# Large Language Model Analysis Framework for High Energy Physics

A framework for testing and evaluating Large Language Models (LLMs) on ATLAS H→γγ analysis tasks using a supervisor-coder architecture.

## Table of Contents
- [Setup](#setup)
- [Data and Solution](#data-and-solution)
- [Running Tests](#running-tests)
- [Analysis and Visualization](#analysis-and-visualization)
- [Project Structure](#project-structure)
- [Advanced Usage](#advanced-usage)

---

## Setup

### Prerequisites

**CBORG API Access Required**

This framework uses Lawrence Berkeley National Laboratory's CBORG API to access various LLM models. To use this code, you will need:

1. Access to the CBORG API (contact LBL for access)
2. A CBORG API key
3. Network access to the CBORG API endpoint

**Note for External Users:** CBORG is an internal LBL system. External users may need to:
- Request guest access through LBL collaborations
- Adapt the code to use OpenAI API directly (requires code modifications)
- Contact the repository maintainers for alternative deployment options

### Environment Setup
Create Conda environment:  
```bash
mamba env create -f environment.yml
conda activate llm_env
```

### API Configuration
Create script `~/.apikeys.sh` to export CBORG API key:
```bash
export CBORG_API_KEY="INSERT_API_KEY"
```

Then source it before running tests:
```bash
source ~/.apikeys.sh
```

### Initial Configuration

Before running tests, set up your configuration files:

```bash
# Copy example configuration files
cp config.example.yml config.yml
cp models.example.txt models.txt

# Edit config.yml to set your preferred models and parameters
# Edit models.txt to list models you want to test
```

**Important:** The `models.txt` file must end with a blank line.

---

## Data and Solution

### ATLAS Open Data Samples
All four data samples and Monte Carlo Higgs→γγ samples (including ttH) from the 2020 ATLAS Open Data diphoton campaign are available at:
```
/global/cfs/projectdirs/atlas/eligd/llm_for_analysis_copy/data/
```

**Important:** If copying data elsewhere, make the directory read-only to prevent LLM-generated code from modifying files:
```bash
chmod -R a-w /path/to/data/directory
```

### Reference Solution
- Navigate to `solution/` directory and run `python soln.py`
- Use flags: `--step1`, `--step2`, `--step3`, `--plot` to control execution

### Reference Arrays for Validation
Large `.npy` reference arrays are not committed to Git (see `.gitignore`).

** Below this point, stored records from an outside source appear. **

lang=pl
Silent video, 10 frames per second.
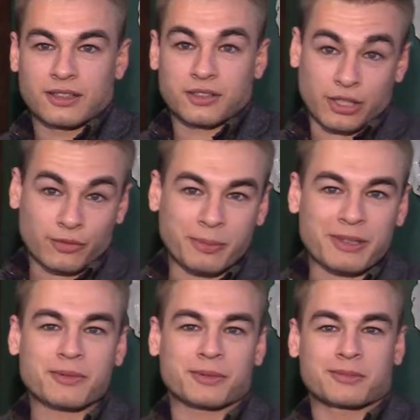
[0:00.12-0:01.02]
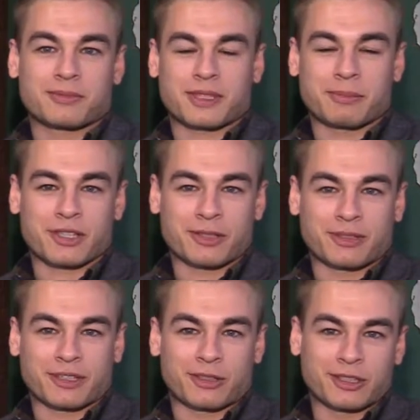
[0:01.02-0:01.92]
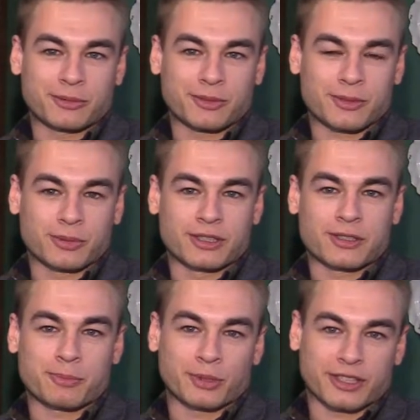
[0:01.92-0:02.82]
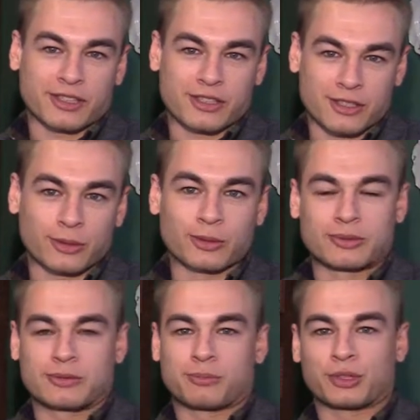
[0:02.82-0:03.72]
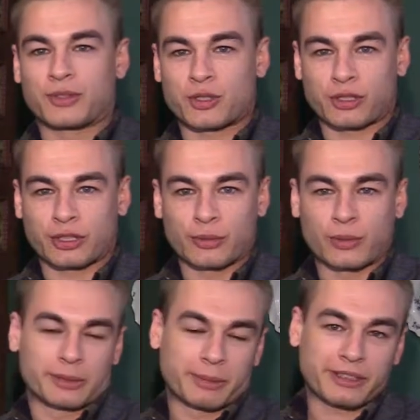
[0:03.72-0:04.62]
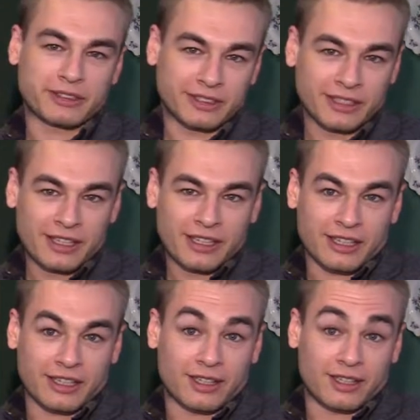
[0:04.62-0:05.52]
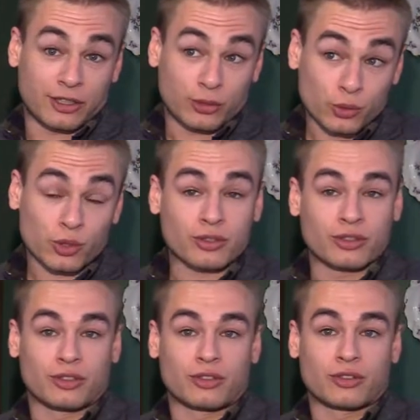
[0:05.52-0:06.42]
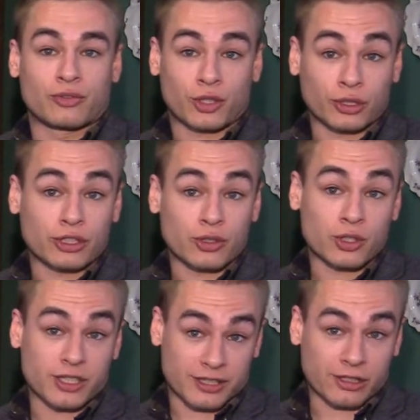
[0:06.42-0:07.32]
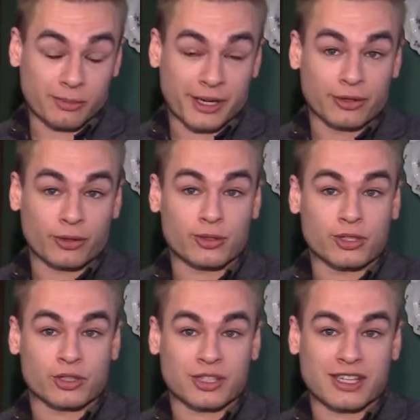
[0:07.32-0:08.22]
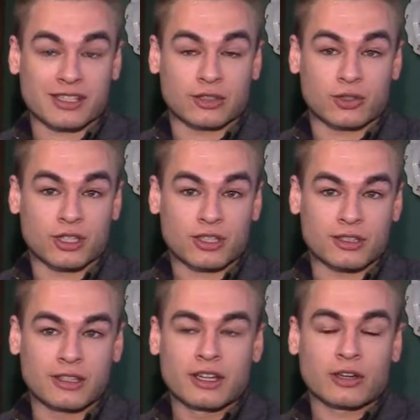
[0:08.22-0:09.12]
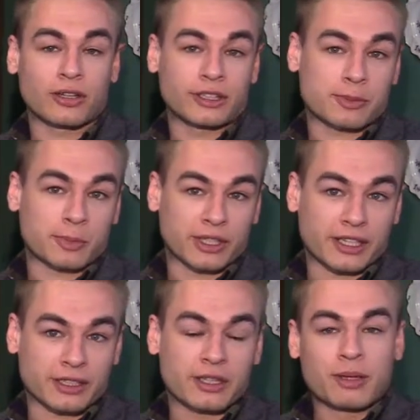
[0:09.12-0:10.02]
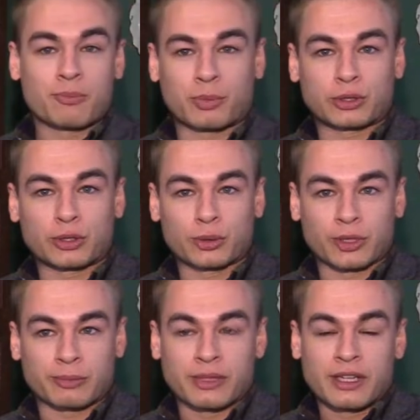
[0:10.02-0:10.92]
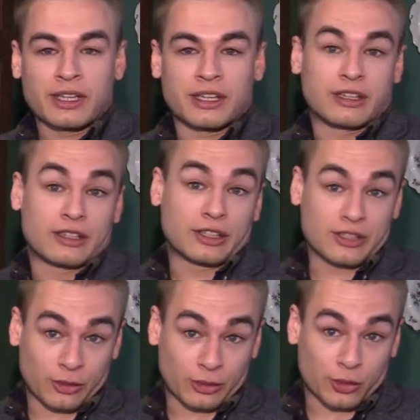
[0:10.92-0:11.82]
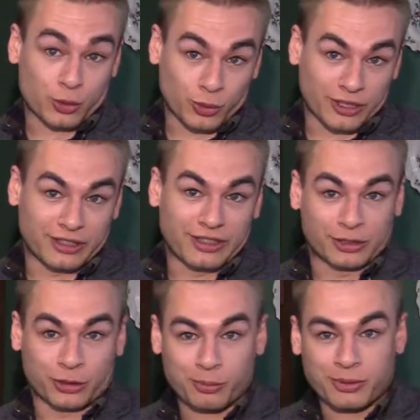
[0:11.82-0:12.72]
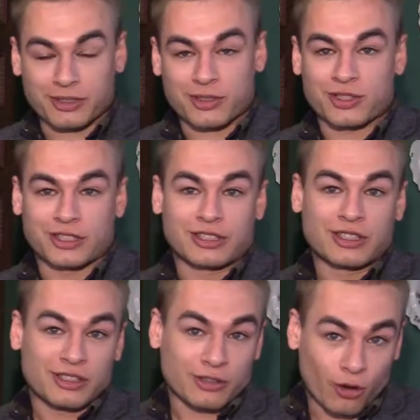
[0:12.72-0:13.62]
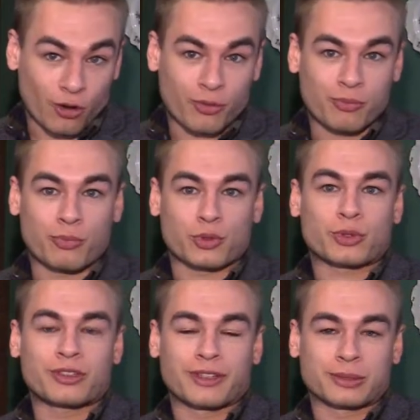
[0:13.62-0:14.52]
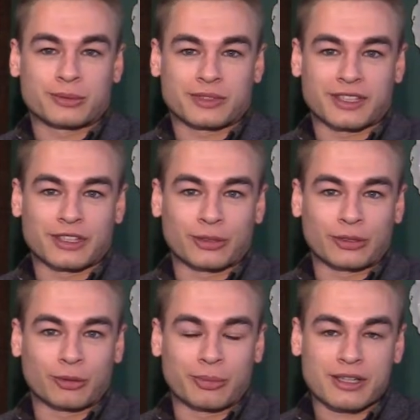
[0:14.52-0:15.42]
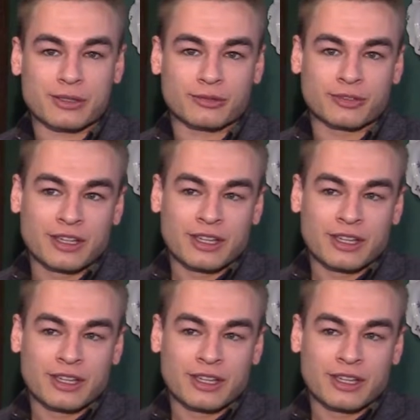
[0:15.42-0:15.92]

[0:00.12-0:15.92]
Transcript: Szanowni Państwo, zapraszam na kolejną odsłonę spotkań z cyklu Podwieczorki u Albertich. E, już e, w środę 30 maja o godzinie 16.30 kolejne spotkanie pod tytułem e, Historyk sztuki na tropie, czyli o poszukiwaniu zaginionych obrazów.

**Quick fetch from repo root:**
```bash
bash scripts/fetch_solution_arrays.sh
```

**Or copy from NERSC shared path:**
```
/global/cfs/projectdirs/atlas/dwkim/llm_test_dev_cxyang/llm_for_analysis/solution/arrays
```

---

## Running Tests

### Model Configuration

Three model list files control testing:
- **`models.txt`**: Models for sequential testing
- **`models_supervisor.txt`**: Supervisor models for paired testing
- **`models_coder.txt`**: Coder models for paired testing

**Important formatting rules:**
- One model per line
- File must end with a blank line
- Repeat model names for multiple trials
- Use CBORG aliases (e.g., `anthropic/claude-sonnet:latest`)

See `CBORG_MODEL_MAPPINGS.md` for available models and their actual versions.

### Testing Workflows

#### 1. Sequential Testing (Single Model at a Time)
```bash
bash test_models.sh output_dir_name
```
Tests all models in `models.txt` sequentially.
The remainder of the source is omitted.